12 junio 2007

El arte del olvido...


Siempre he sido una artista del olvido. He practicado durante toda mi vida el sutil arte de hacer desaparecer las cosas, como por arte de magia y, rehuyendo de la falsa modestia, he de decir que se me da verdaderamente bien. Soy impecable olvidando, olvido de verdad. Paragüas, secadores de pelo, cepillos de dientes, billetes de avión… Personas. Puede que por eso sólo me queden en el tintero una decena escasa de recuerdos, de buenos y peores recuerdos, intensos, grabados como un hierro candente sobre mi piel. Y son demasiados.
Hay días en los que me siento completamente incapaz de recordar qué cené la noche anterior y, sin embargo, puedo recordar con nitidez el primer y único día que mi madre me castigó con azotes. Fue por romper una lámpara, la de mi cuarto, para más señas. Salté y salté sobre la cama hasta alcanzarla, la lámpara de tres bolas, y descolgar una de ellas, que cayó sobre la cama rebotando y fue a parar al suelo.
Lo curioso es que me resulta muy fácil olvidar, aunque nada se olvide.

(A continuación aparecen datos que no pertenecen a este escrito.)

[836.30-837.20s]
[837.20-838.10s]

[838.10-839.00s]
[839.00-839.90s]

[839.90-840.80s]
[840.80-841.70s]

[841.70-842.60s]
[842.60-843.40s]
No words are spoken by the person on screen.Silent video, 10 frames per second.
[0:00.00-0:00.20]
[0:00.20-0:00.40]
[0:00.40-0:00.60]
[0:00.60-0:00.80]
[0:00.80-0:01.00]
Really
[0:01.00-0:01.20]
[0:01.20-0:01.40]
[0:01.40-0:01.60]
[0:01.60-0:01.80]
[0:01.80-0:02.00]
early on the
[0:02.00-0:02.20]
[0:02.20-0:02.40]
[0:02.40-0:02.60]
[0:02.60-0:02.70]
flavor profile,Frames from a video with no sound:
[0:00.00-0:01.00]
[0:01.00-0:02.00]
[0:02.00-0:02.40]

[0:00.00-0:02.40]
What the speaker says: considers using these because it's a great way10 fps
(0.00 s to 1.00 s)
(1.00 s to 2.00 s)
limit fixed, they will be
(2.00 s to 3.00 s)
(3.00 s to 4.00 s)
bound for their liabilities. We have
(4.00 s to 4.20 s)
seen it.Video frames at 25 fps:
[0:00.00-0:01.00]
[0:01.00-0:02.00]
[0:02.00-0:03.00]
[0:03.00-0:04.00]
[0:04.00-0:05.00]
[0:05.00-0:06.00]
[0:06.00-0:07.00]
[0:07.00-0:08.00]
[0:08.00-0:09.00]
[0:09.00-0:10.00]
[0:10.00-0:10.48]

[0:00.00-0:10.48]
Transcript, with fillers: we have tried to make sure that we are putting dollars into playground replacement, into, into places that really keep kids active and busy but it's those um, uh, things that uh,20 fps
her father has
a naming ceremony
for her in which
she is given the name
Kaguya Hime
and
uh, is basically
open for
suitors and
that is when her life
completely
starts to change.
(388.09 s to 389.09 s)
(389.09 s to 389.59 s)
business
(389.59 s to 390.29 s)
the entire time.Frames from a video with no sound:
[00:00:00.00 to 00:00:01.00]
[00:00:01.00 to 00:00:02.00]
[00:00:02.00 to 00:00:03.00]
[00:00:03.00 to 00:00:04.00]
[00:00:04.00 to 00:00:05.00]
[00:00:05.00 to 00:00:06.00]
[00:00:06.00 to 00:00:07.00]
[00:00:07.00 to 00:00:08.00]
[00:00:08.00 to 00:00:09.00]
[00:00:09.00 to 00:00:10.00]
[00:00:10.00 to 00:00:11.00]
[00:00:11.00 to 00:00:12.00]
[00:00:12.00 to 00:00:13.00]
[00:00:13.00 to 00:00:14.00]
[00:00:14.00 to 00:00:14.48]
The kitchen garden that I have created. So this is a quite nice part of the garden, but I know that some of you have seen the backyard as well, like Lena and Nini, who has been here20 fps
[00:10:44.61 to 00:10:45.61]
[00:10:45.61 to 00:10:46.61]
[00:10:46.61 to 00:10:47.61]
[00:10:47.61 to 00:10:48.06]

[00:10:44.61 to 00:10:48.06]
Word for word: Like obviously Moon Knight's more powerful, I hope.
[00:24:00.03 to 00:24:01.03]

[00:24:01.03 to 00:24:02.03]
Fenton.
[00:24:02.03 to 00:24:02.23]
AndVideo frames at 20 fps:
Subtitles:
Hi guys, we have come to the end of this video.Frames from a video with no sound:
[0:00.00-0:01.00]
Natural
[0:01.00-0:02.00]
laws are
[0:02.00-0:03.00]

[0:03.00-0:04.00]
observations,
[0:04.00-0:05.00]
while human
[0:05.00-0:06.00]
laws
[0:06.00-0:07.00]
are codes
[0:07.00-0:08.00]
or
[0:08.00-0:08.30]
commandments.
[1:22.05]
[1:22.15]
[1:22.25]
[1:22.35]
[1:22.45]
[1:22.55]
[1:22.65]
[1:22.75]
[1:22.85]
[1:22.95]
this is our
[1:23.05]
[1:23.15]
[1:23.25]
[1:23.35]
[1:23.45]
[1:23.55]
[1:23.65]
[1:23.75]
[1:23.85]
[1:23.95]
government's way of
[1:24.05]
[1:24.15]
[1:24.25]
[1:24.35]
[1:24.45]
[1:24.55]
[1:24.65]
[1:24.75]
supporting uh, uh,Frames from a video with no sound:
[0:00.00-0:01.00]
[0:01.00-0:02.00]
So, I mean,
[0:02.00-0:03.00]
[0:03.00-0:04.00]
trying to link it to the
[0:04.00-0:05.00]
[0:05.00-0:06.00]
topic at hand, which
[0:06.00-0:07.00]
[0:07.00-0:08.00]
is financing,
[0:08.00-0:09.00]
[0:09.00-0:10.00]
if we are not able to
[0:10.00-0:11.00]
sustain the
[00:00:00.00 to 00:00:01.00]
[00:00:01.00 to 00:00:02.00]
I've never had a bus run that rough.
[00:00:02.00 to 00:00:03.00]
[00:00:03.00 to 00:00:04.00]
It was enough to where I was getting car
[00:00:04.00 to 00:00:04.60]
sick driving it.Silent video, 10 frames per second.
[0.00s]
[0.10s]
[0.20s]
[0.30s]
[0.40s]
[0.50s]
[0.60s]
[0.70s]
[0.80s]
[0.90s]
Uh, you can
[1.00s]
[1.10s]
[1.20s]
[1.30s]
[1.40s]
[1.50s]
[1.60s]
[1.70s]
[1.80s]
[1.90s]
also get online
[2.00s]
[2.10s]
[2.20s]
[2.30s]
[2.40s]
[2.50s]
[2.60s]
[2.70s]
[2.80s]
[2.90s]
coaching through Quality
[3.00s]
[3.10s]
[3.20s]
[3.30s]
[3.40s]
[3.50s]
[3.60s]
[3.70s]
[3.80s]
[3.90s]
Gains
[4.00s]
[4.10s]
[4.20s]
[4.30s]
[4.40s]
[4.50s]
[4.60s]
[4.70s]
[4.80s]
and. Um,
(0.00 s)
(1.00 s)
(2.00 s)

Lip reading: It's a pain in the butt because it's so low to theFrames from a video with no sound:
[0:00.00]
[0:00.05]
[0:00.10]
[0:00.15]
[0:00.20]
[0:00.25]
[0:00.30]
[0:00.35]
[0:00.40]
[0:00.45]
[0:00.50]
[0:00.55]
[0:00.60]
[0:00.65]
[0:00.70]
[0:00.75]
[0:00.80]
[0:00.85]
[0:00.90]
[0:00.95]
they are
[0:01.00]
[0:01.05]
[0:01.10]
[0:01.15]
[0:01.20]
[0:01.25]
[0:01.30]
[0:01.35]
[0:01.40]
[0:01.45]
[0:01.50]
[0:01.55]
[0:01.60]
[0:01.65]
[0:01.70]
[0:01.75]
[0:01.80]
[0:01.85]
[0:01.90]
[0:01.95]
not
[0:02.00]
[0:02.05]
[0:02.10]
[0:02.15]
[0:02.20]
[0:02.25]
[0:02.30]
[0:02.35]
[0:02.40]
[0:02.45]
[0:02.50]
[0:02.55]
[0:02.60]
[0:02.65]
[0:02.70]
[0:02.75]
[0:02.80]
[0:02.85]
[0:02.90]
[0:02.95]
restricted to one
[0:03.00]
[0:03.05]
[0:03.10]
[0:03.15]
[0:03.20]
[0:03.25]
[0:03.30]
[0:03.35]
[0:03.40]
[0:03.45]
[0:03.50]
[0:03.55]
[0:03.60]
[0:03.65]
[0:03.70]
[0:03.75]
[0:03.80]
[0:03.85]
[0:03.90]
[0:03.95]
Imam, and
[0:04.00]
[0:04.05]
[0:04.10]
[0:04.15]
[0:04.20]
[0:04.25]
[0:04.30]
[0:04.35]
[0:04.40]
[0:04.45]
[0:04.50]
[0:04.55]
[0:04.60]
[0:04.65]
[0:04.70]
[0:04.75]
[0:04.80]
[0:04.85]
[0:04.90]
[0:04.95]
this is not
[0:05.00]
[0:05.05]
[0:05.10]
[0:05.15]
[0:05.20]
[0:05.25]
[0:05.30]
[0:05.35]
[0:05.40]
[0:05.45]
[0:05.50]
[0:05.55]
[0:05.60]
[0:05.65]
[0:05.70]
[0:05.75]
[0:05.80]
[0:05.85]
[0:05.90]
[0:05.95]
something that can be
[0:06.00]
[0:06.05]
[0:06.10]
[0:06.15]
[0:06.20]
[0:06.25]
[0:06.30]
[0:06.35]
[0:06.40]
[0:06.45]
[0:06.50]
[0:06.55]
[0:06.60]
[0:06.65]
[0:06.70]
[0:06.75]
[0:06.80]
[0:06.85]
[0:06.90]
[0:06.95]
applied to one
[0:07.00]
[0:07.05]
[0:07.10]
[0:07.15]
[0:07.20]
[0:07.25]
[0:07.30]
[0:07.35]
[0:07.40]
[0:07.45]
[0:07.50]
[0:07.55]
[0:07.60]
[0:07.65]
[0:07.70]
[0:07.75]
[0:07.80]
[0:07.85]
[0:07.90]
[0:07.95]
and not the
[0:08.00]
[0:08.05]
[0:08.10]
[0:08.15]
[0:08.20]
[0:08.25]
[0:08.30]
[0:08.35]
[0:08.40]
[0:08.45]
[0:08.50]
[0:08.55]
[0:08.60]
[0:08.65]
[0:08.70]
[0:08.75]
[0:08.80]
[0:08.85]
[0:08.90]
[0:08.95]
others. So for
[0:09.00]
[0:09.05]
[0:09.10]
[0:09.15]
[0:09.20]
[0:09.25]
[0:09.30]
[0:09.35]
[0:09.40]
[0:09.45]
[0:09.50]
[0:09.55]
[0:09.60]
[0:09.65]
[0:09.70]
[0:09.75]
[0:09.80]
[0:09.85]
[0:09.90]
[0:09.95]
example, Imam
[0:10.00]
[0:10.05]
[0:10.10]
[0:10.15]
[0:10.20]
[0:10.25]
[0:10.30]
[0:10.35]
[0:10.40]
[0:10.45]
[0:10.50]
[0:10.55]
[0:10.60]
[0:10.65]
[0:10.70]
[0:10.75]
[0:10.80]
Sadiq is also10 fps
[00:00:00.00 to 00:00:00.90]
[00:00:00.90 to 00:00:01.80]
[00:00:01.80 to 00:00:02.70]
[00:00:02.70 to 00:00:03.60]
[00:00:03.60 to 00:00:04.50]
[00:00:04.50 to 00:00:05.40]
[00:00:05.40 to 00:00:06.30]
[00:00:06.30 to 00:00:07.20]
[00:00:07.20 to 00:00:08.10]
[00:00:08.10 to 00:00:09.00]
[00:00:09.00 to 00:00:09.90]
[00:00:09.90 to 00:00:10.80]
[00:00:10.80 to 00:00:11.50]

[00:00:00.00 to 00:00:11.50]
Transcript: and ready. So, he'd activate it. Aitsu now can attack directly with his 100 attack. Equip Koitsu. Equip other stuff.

Pero sí que es cierto que existen una serie de momentos que se convierten en los de cabecera, en esos que todavía son capaces de despertar una emoción que se creía dormida para siempre, cuando en realidad sólo estaba latente. Por eso, si hago ejercicio de memoria, soy capaz de echarme a llorar al recordar el día exacto en que mi abuelo murió, aquel día ceniciento de febrero, y la mañana siguiente, viendo flotar motitas de polvo a través de la luz intensa que entraba en el salón.
Recuerdo a quien me dibujó un corazón en la arena, para que al despertar, fuera lo primero que viese, pero no recuerdo al amante, ni lo que sentí por él. Recuerdo, eso sí, lo poco que tardé en habituarme a su ausencia. Así he calificado siempre la importancia de las cosas, de las personas, midiendo el tiempo que tardaba en olvidarlas. O en olvidar lo que me hicieron sentir. O lo que me costaba dejar de añorarlas.
Eso, el olvido contrarreloj, la pérdida de consciencia voluntaria, llegué a dominarlo hasta un punto que a mí misma me asustaba. No me gustaba la idea de convertirme en un ser insensible, con un único fin, la satisfacción inmediata y fugaz, seguida de un rápido olvido. El miedo pasó, finalmente, al darme cuenta de que, decía, sólo olvidaba en poco tiempo –días, horas- aquello que en realidad era superfluo e innecesario, lo inútil, lo ajeno, el añadido, lo prescindible.
El miedo se fue cuando conocí a un niño perdido que no usaba reloj y escapaba del tiempo.

Por eso ya no me asusta cuando me da por olvidar. Y ya no me asombro cuando me resulta tan sencillo acostumbrarme a determinadas ausencias. Eso sólo significa una cosa: que no era importante.